BEGIN Exercise data

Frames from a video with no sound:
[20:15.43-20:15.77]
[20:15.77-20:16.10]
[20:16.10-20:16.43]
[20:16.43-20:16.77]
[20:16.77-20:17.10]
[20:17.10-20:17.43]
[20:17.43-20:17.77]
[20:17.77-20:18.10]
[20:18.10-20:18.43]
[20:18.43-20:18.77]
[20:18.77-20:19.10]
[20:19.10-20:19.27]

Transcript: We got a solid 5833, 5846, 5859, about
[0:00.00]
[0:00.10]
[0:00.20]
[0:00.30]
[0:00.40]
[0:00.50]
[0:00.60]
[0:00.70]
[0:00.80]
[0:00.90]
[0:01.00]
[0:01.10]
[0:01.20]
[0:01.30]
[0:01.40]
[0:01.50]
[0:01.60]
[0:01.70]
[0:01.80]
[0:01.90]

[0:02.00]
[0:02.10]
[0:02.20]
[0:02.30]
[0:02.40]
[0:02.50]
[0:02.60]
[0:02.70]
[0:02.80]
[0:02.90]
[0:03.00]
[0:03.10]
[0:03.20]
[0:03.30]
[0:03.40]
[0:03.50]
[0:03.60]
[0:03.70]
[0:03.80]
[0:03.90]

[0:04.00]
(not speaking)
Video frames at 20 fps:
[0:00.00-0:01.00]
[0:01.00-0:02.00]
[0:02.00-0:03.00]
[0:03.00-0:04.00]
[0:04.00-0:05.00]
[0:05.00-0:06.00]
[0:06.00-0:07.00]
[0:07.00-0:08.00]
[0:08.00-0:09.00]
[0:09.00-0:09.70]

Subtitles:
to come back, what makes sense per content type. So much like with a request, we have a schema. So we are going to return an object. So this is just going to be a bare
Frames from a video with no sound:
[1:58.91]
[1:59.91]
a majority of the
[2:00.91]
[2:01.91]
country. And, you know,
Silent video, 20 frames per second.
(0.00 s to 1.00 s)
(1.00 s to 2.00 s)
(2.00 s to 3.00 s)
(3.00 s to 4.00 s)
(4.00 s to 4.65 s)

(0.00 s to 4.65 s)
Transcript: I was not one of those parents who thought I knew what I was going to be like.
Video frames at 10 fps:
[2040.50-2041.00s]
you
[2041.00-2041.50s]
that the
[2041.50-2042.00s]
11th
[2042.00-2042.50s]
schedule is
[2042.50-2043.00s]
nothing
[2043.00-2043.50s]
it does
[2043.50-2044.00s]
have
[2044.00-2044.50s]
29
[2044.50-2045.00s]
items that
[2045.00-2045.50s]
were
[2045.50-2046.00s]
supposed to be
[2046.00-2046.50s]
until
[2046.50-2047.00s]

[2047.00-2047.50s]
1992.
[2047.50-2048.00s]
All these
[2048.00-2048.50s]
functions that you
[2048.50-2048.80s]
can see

END Exercise data

Give back the records word for word. Start at the first line, end at the line containing "[0:08.00-0:09.00]", and include both.

Task solution »
Frames from a video with no sound:
[20:15.43-20:15.77]
[20:15.77-20:16.10]
[20:16.10-20:16.43]
[20:16.43-20:16.77]
[20:16.77-20:17.10]
[20:17.10-20:17.43]
[20:17.43-20:17.77]
[20:17.77-20:18.10]
[20:18.10-20:18.43]
[20:18.43-20:18.77]
[20:18.77-20:19.10]
[20:19.10-20:19.27]

Transcript: We got a solid 5833, 5846, 5859, about
[0:00.00]
[0:00.10]
[0:00.20]
[0:00.30]
[0:00.40]
[0:00.50]
[0:00.60]
[0:00.70]
[0:00.80]
[0:00.90]
[0:01.00]
[0:01.10]
[0:01.20]
[0:01.30]
[0:01.40]
[0:01.50]
[0:01.60]
[0:01.70]
[0:01.80]
[0:01.90]

[0:02.00]
[0:02.10]
[0:02.20]
[0:02.30]
[0:02.40]
[0:02.50]
[0:02.60]
[0:02.70]
[0:02.80]
[0:02.90]
[0:03.00]
[0:03.10]
[0:03.20]
[0:03.30]
[0:03.40]
[0:03.50]
[0:03.60]
[0:03.70]
[0:03.80]
[0:03.90]

[0:04.00]
(not speaking)
Video frames at 20 fps:
[0:00.00-0:01.00]
[0:01.00-0:02.00]
[0:02.00-0:03.00]
[0:03.00-0:04.00]
[0:04.00-0:05.00]
[0:05.00-0:06.00]
[0:06.00-0:07.00]
[0:07.00-0:08.00]
[0:08.00-0:09.00]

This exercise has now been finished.